What you are asked to do: Each record is to be printed again exactly, though not its pictures.

Data provided:
↓

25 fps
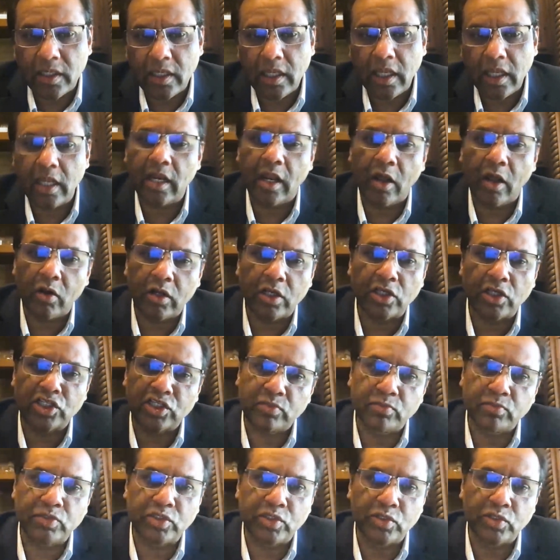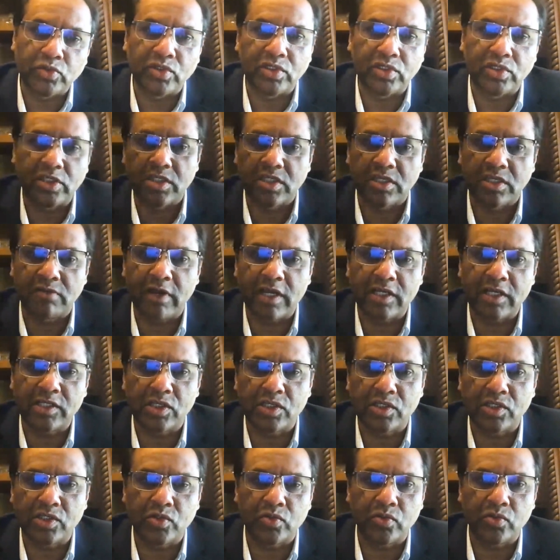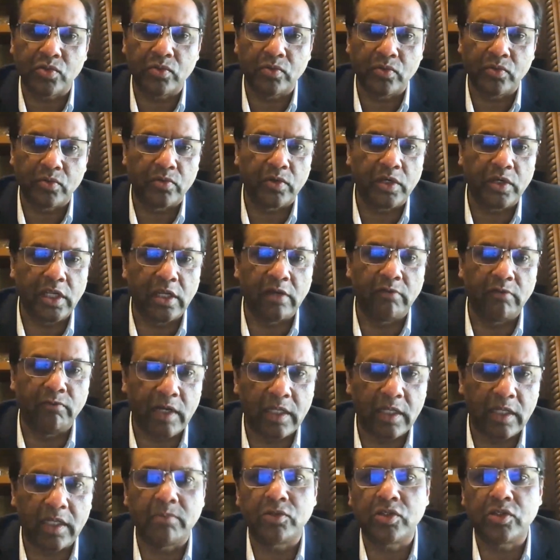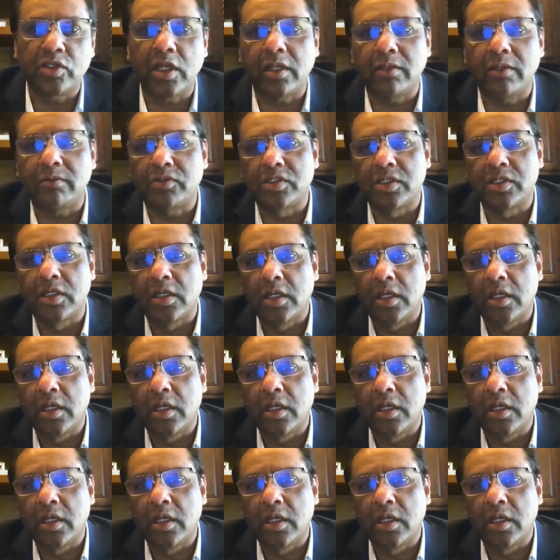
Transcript: and how customers use these devices to reinvent themselves.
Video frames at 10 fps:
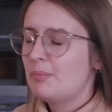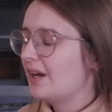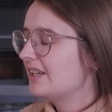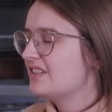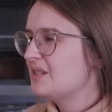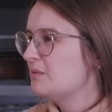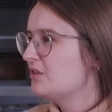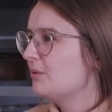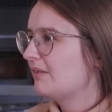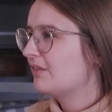but it
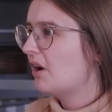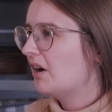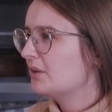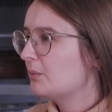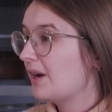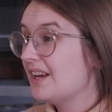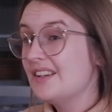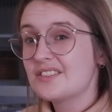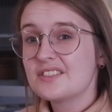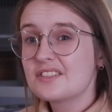seems to have gone
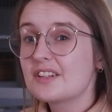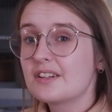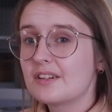away since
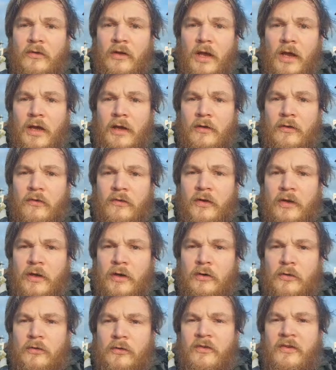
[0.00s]
uh,
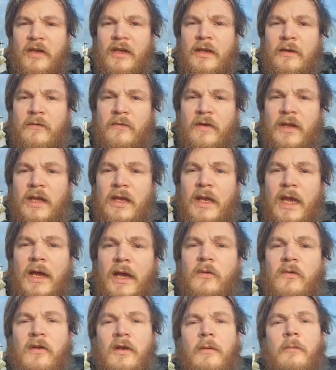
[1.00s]
Tion TV
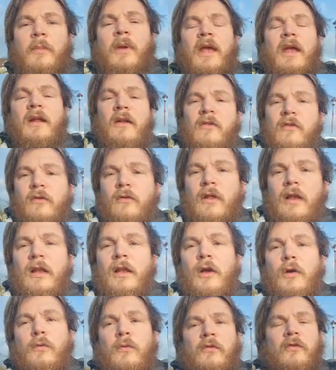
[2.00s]
how does it compare to the
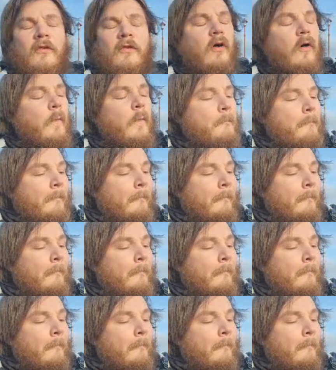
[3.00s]
Lone Star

↑

Your solution:
25 fps
Transcript: and how customers use these devices to reinvent themselves.
Video frames at 10 fps:
but it
seems to have gone
away since
[0.00s]
uh,
[1.00s]
Tion TV
[2.00s]
how does it compare to the
[3.00s]
Lone Star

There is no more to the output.